*Problem description*: Down to the final line, print the records below exactly and without pictures.

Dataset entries
= = = = =
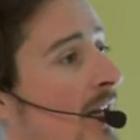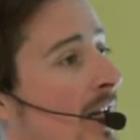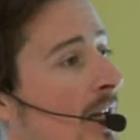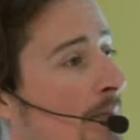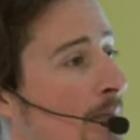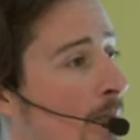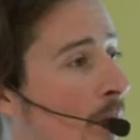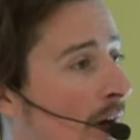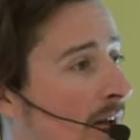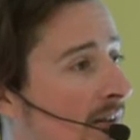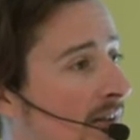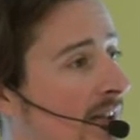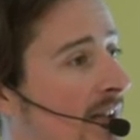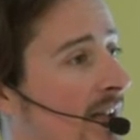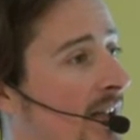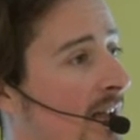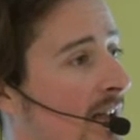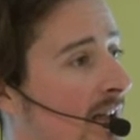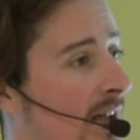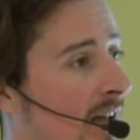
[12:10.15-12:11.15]
In
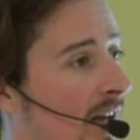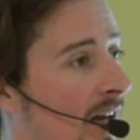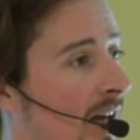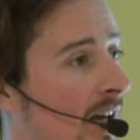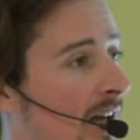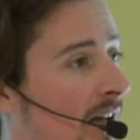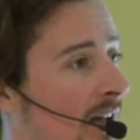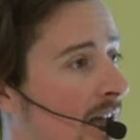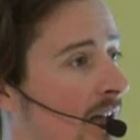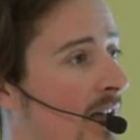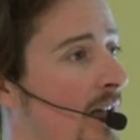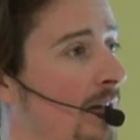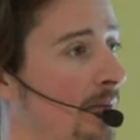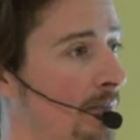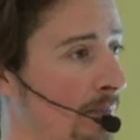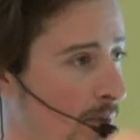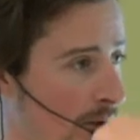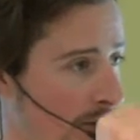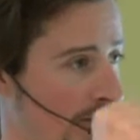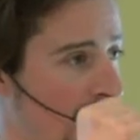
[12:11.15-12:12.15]
boxing, yeah,
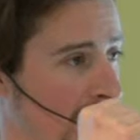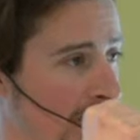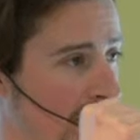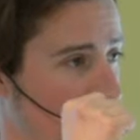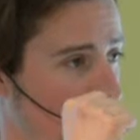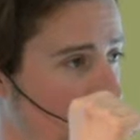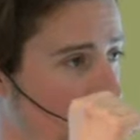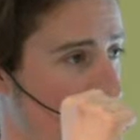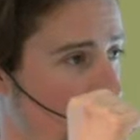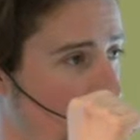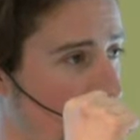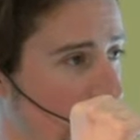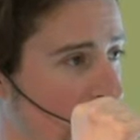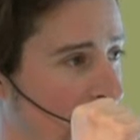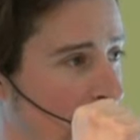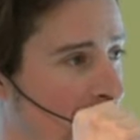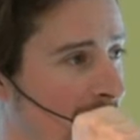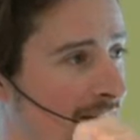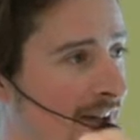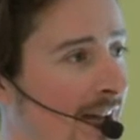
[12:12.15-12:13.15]
boxing, yeah,
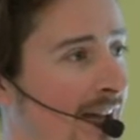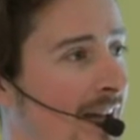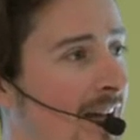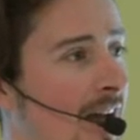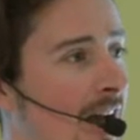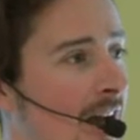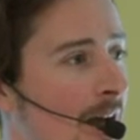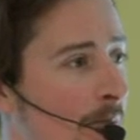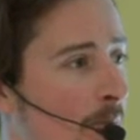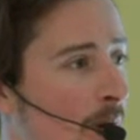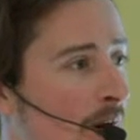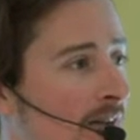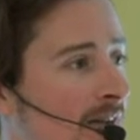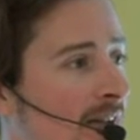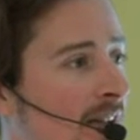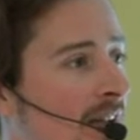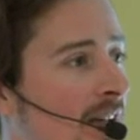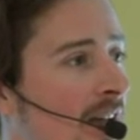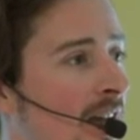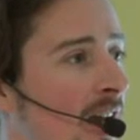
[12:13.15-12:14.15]
boxing. Yeah. In
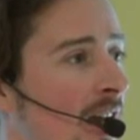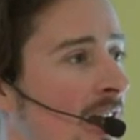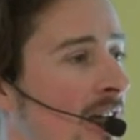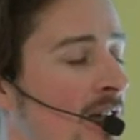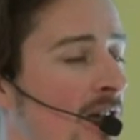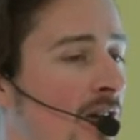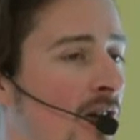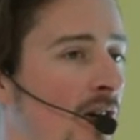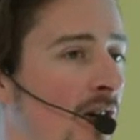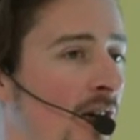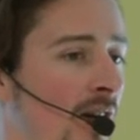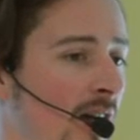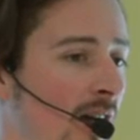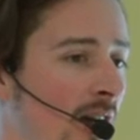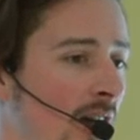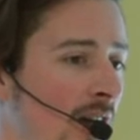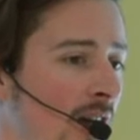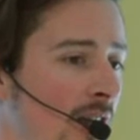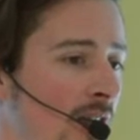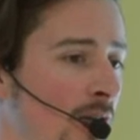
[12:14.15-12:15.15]
boxing, you
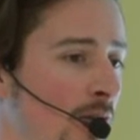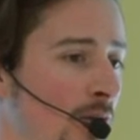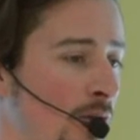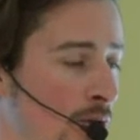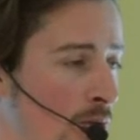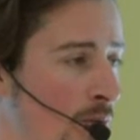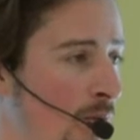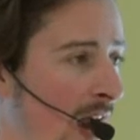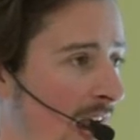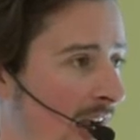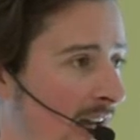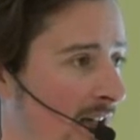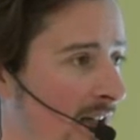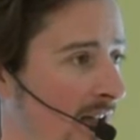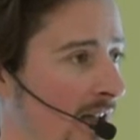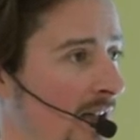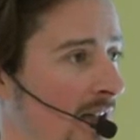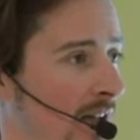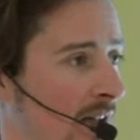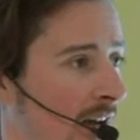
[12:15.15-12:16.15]
you
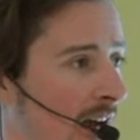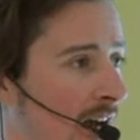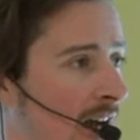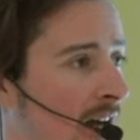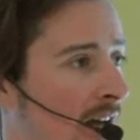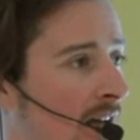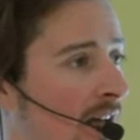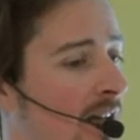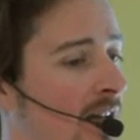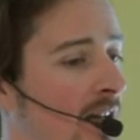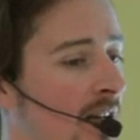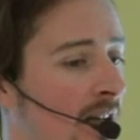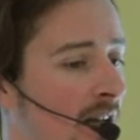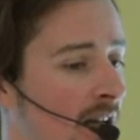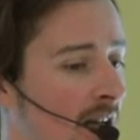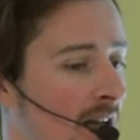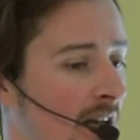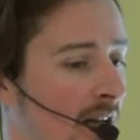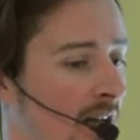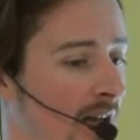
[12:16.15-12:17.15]
train, yeah,
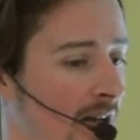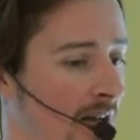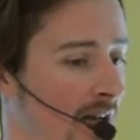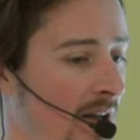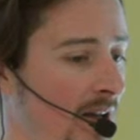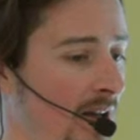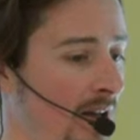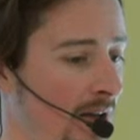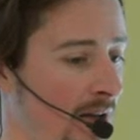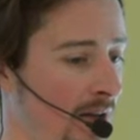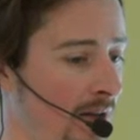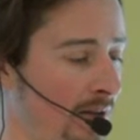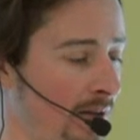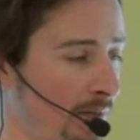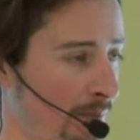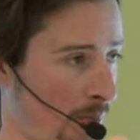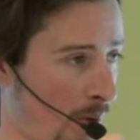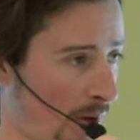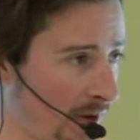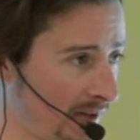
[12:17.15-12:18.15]

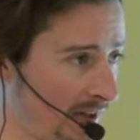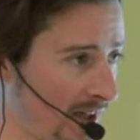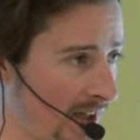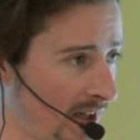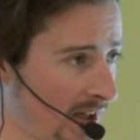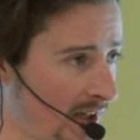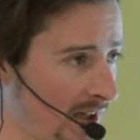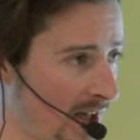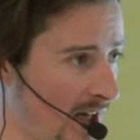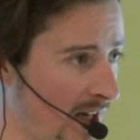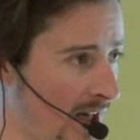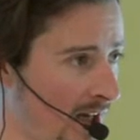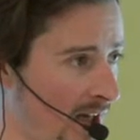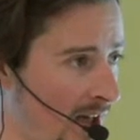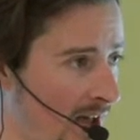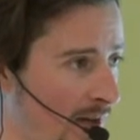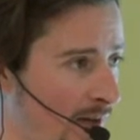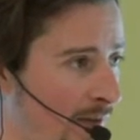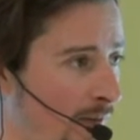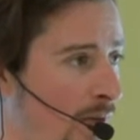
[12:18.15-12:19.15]
boxing, yeah,
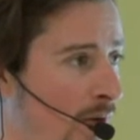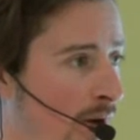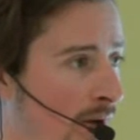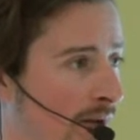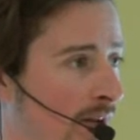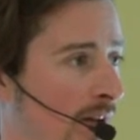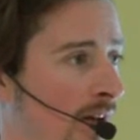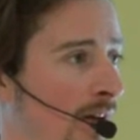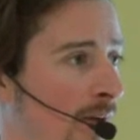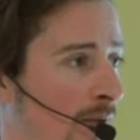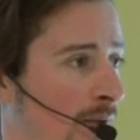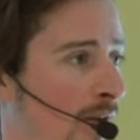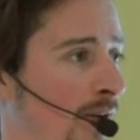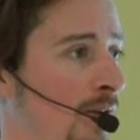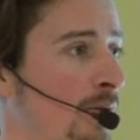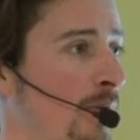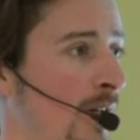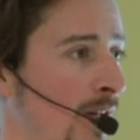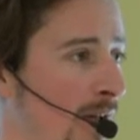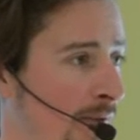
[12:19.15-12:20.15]
for the for
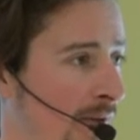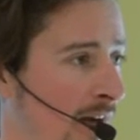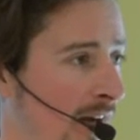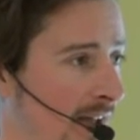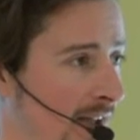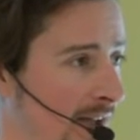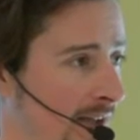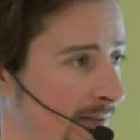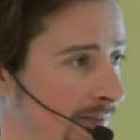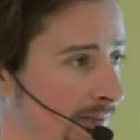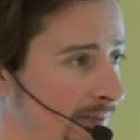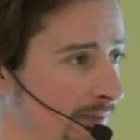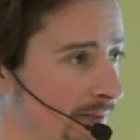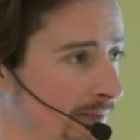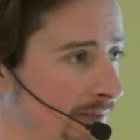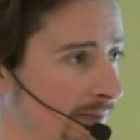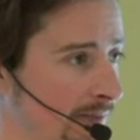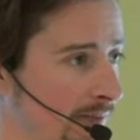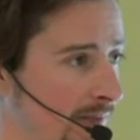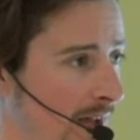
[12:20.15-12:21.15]
the real fight,
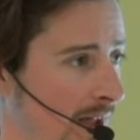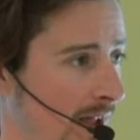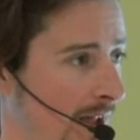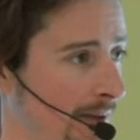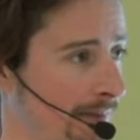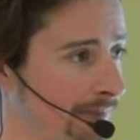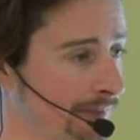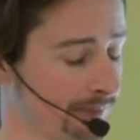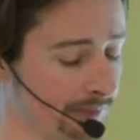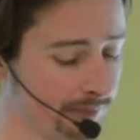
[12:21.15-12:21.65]
yeah.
= = = = =
*Answer section*:
[12:10.15-12:11.15]
In
[12:11.15-12:12.15]
boxing, yeah,
[12:12.15-12:13.15]
boxing, yeah,
[12:13.15-12:14.15]
boxing. Yeah. In
[12:14.15-12:15.15]
boxing, you
[12:15.15-12:16.15]
you
[12:16.15-12:17.15]
train, yeah,
[12:17.15-12:18.15]

[12:18.15-12:19.15]
boxing, yeah,
[12:19.15-12:20.15]
for the for
[12:20.15-12:21.15]
the real fight,
[12:21.15-12:21.65]
yeah.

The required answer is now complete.